** PROVIDED DATA follows **

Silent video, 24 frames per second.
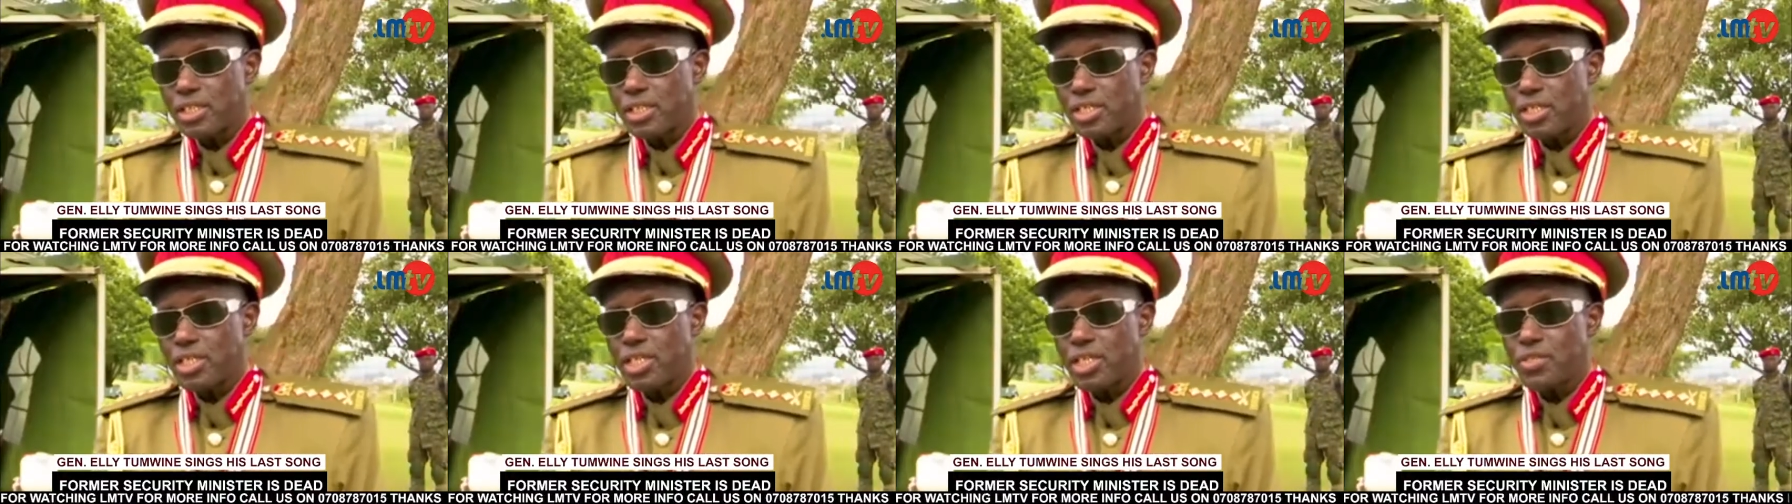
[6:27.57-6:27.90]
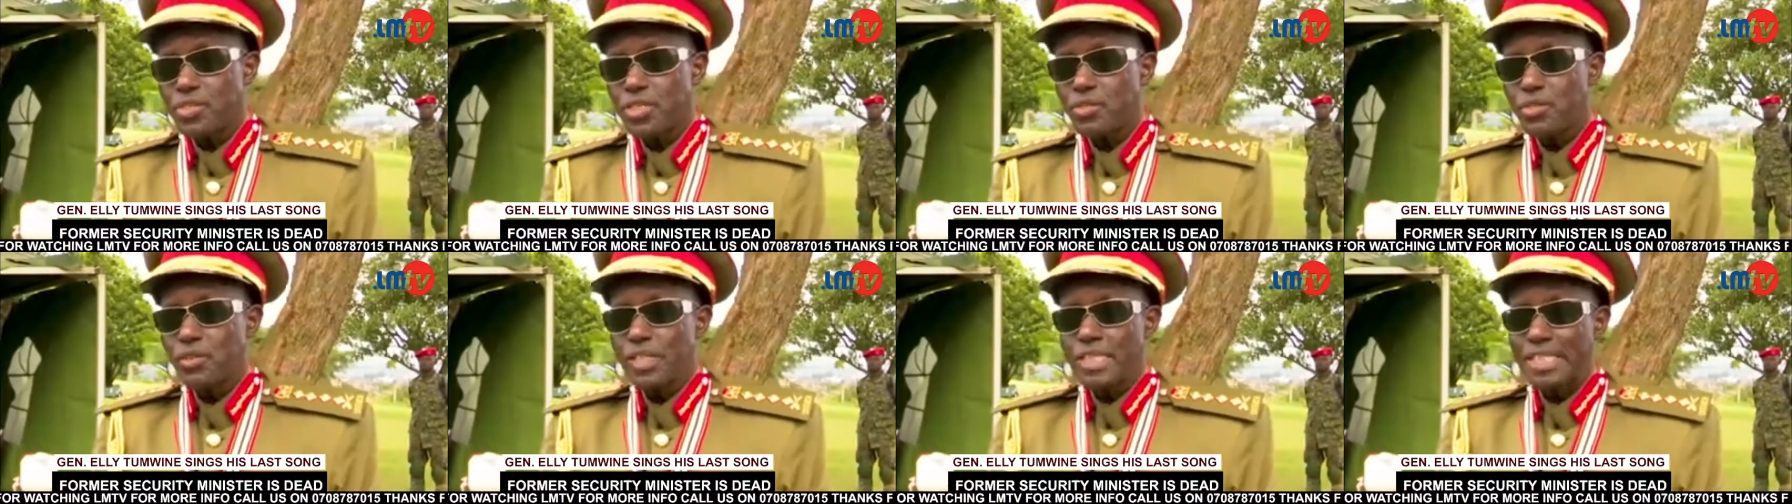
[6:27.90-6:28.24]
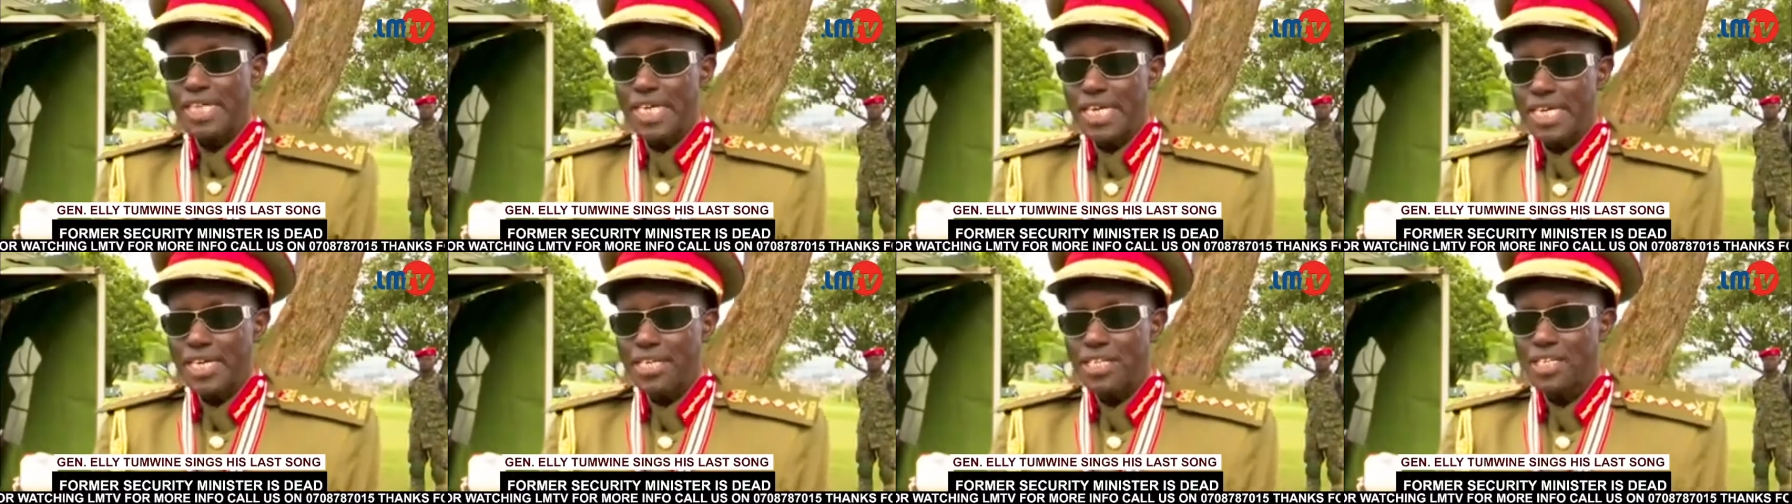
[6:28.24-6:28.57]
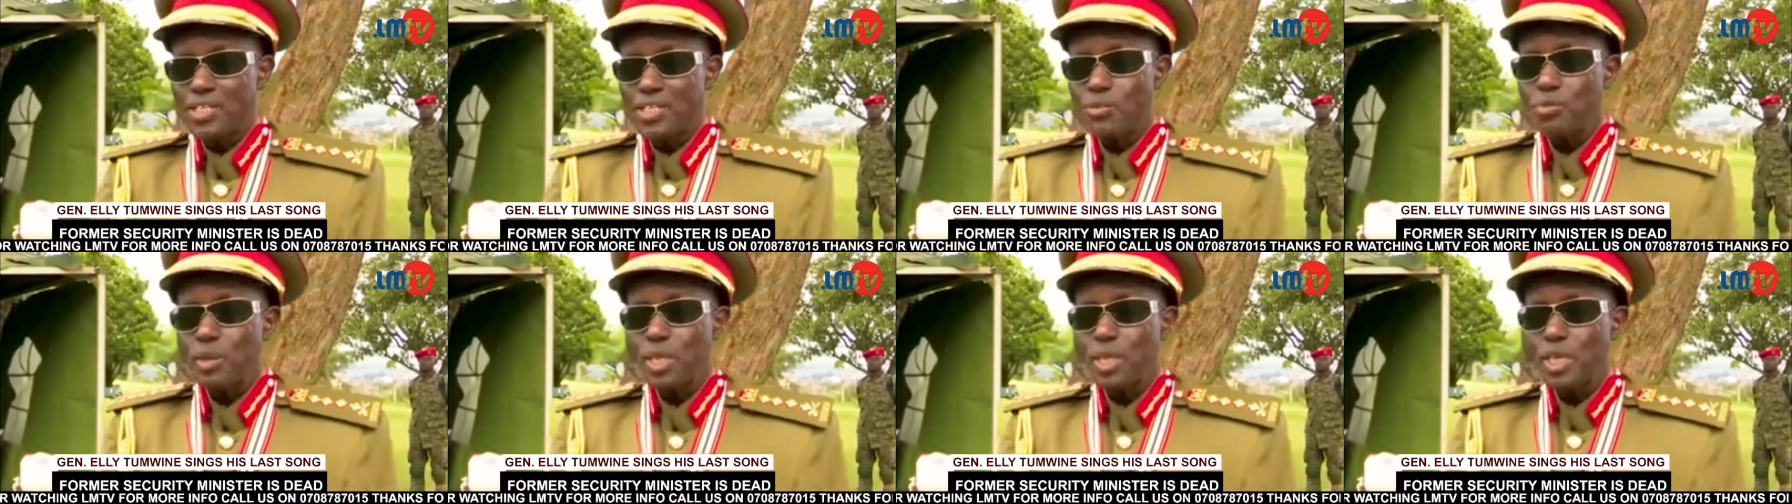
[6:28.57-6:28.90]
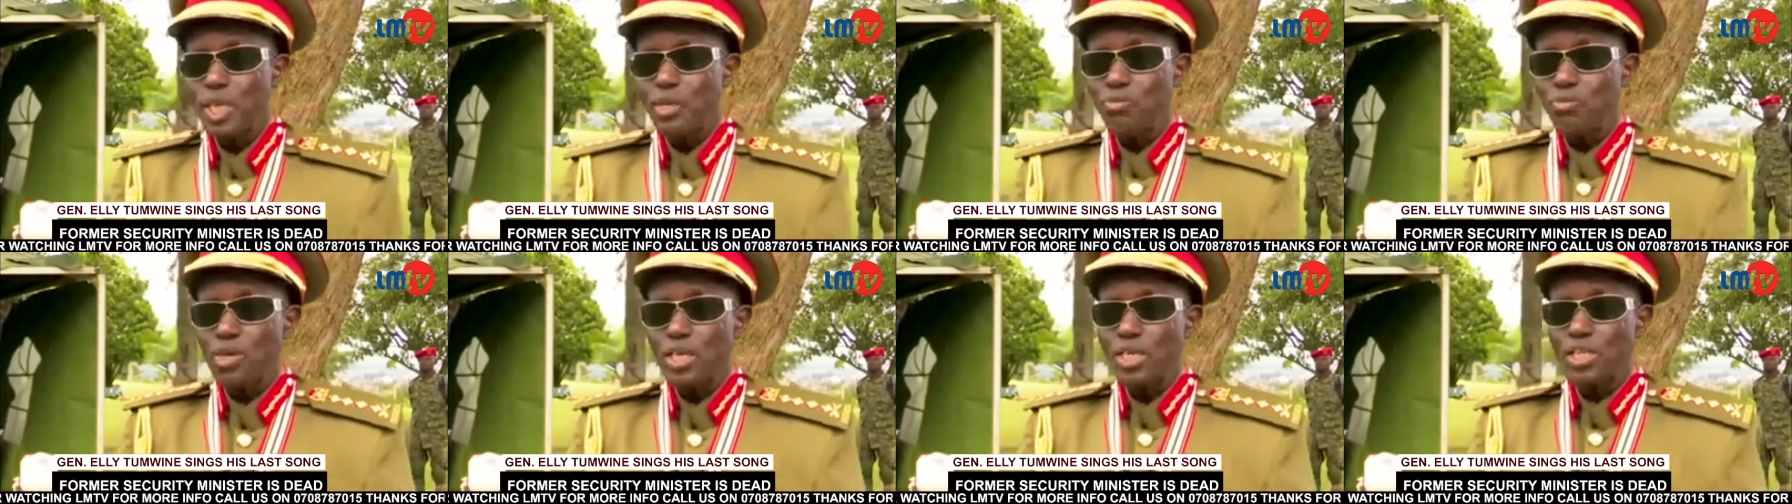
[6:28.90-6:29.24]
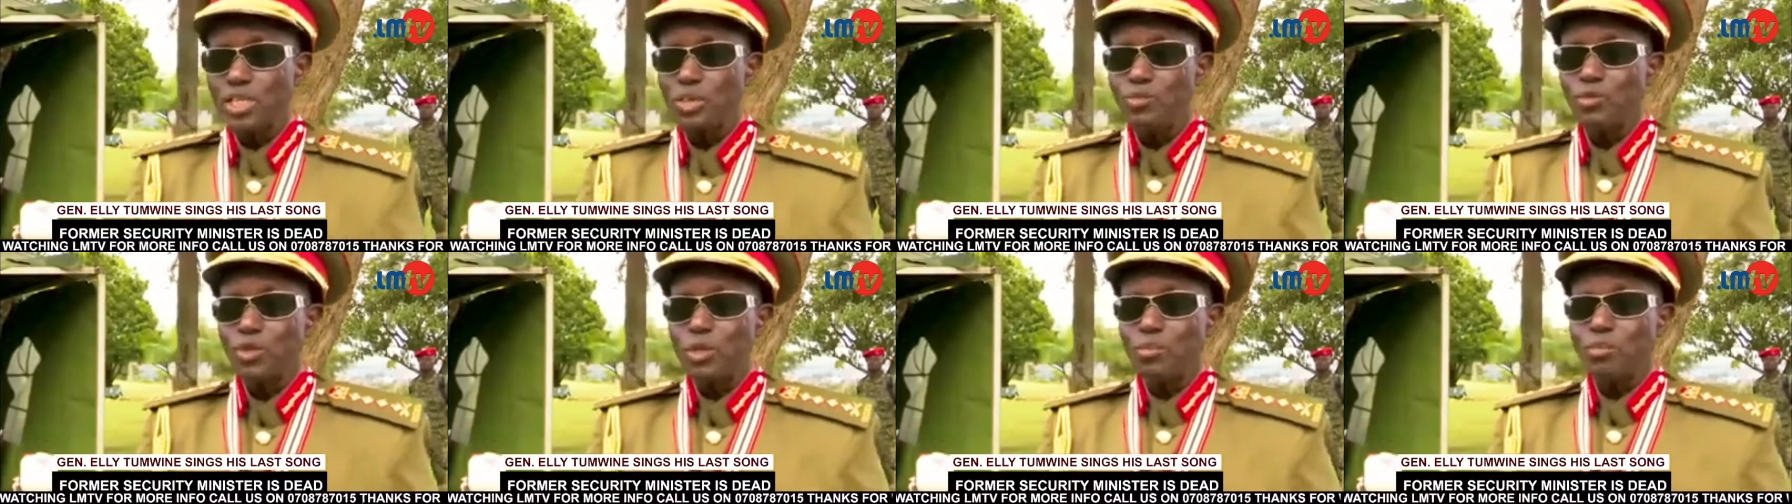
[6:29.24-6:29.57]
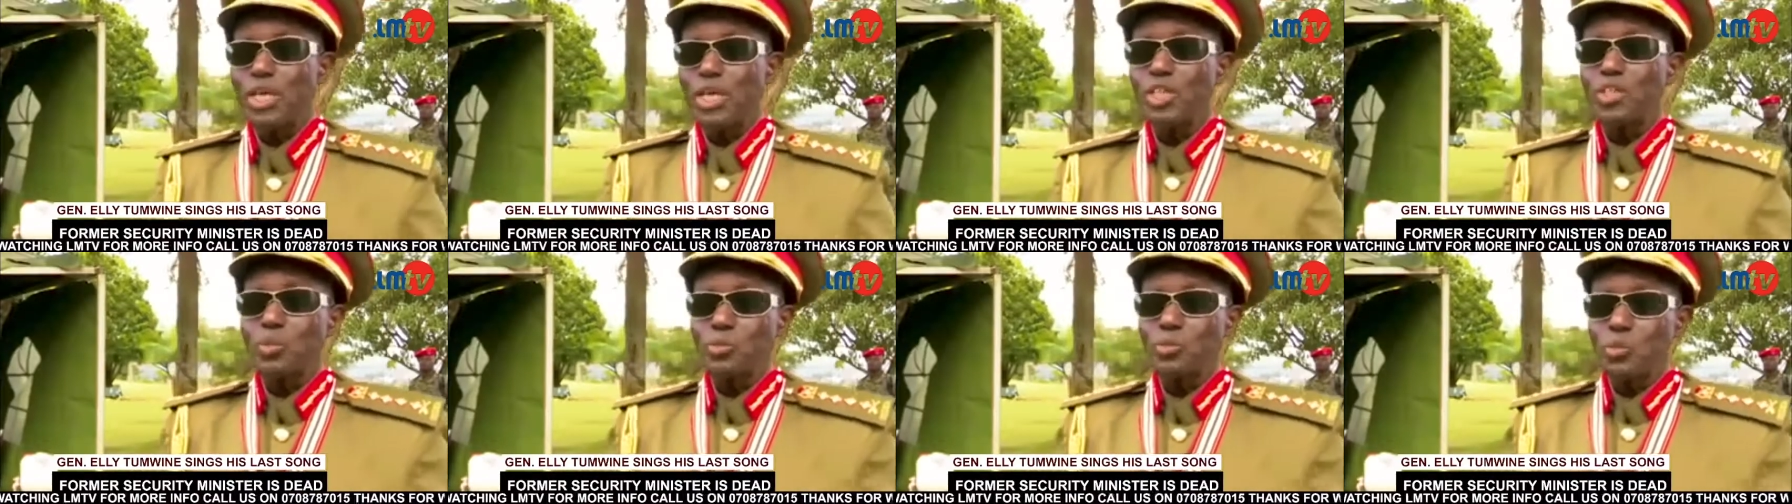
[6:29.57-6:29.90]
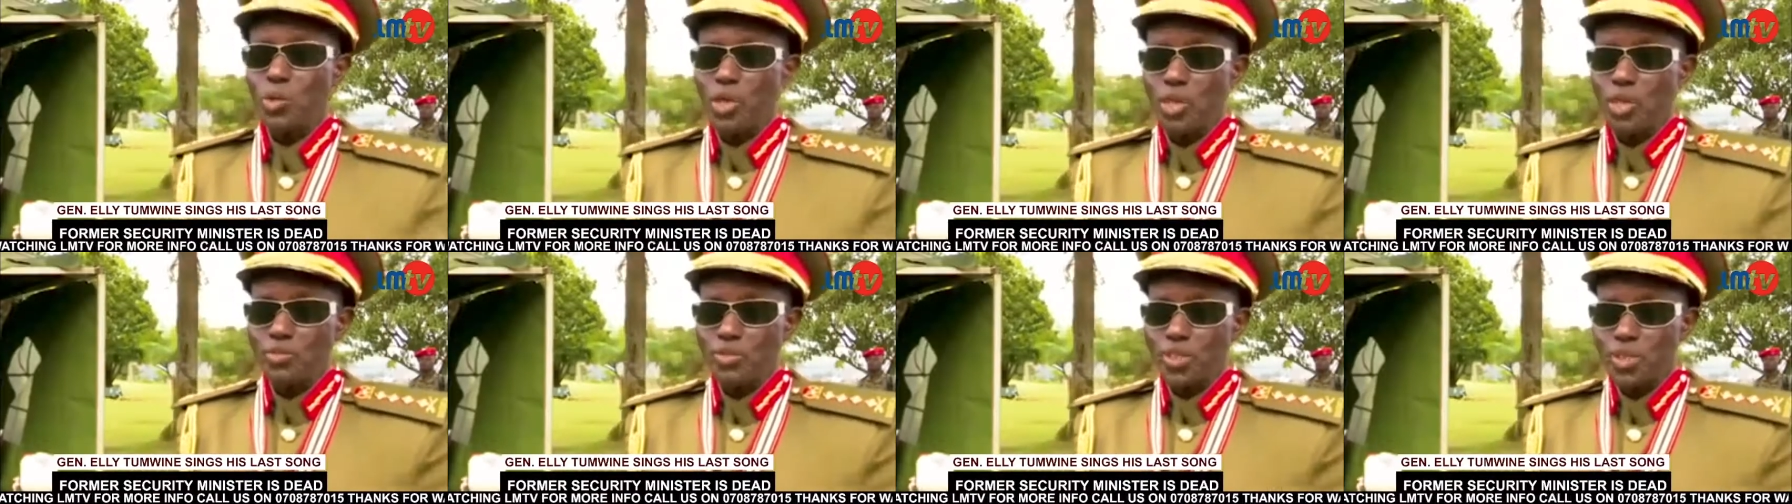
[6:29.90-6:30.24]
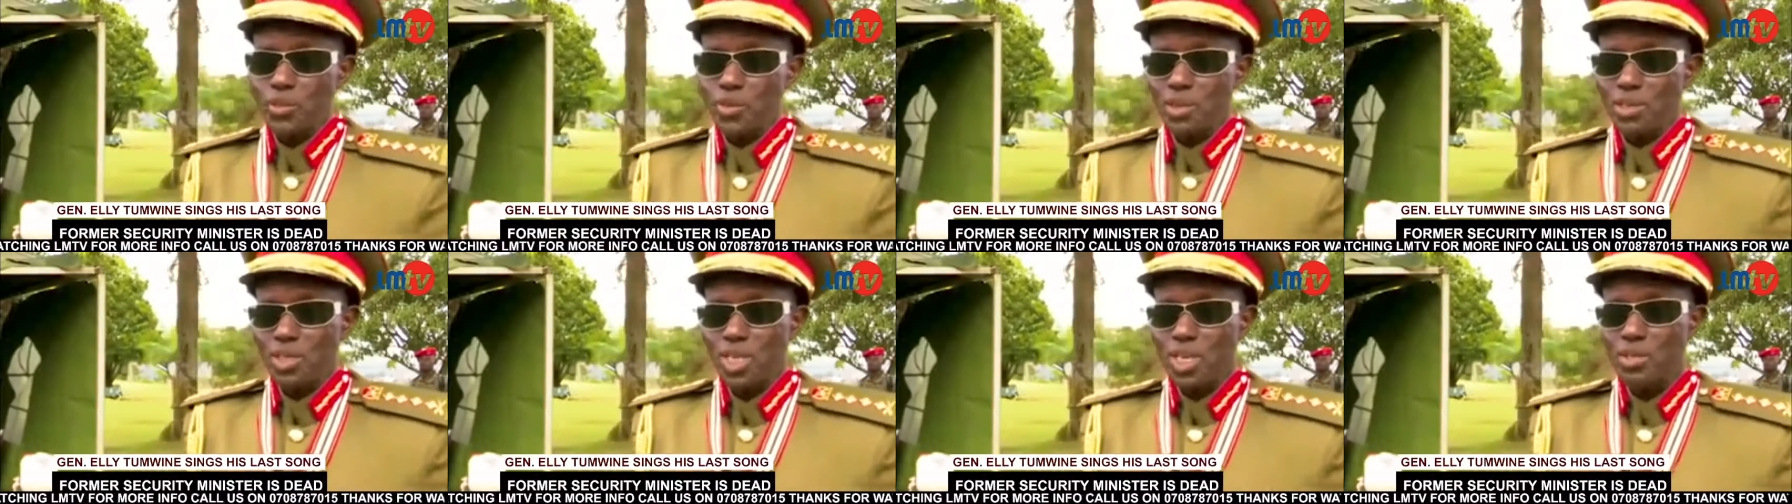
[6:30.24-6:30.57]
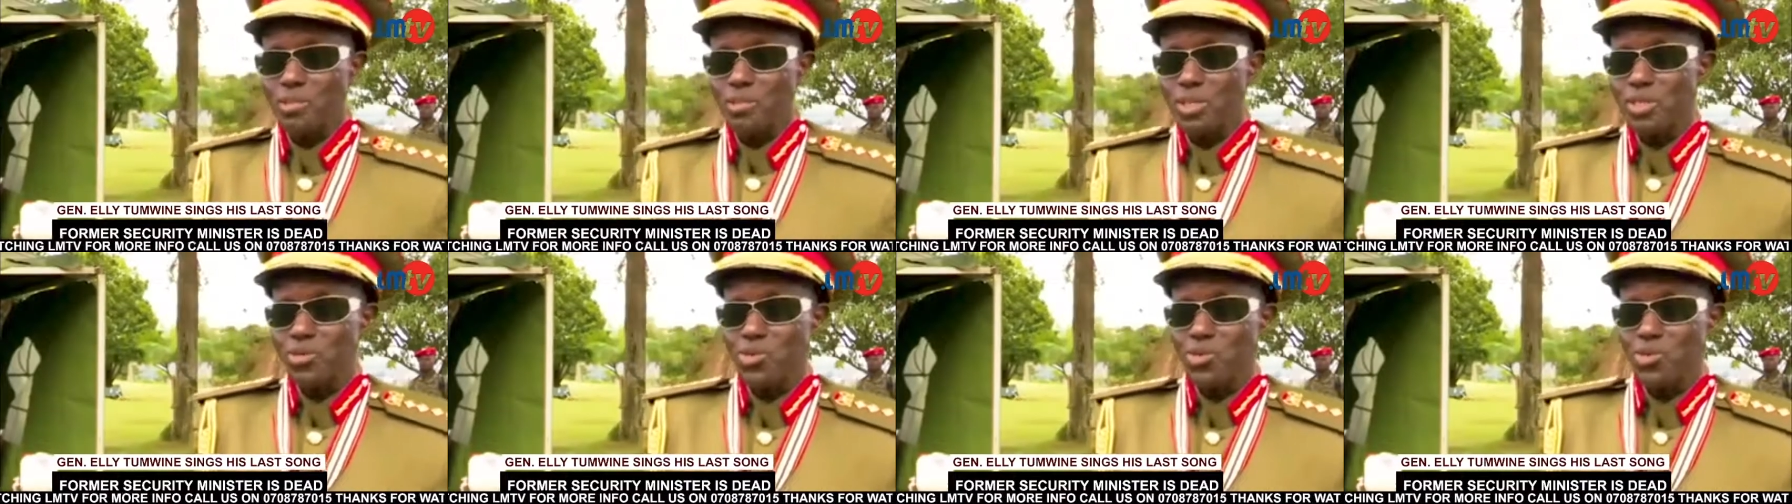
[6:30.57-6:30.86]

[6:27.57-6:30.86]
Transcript: He has never tired. He may have worked even much more after retirement.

** End of PROVIDED DATA **

INSTRUCTIONS FOR THE TASK — Please reproduce the records above exactly and leave any picture behind.

RESPONSE BELOW —
Silent video, 24 frames per second.
[6:27.57-6:27.90]
[6:27.90-6:28.24]
[6:28.24-6:28.57]
[6:28.57-6:28.90]
[6:28.90-6:29.24]
[6:29.24-6:29.57]
[6:29.57-6:29.90]
[6:29.90-6:30.24]
[6:30.24-6:30.57]
[6:30.57-6:30.86]

[6:27.57-6:30.86]
Transcript: He has never tired. He may have worked even much more after retirement.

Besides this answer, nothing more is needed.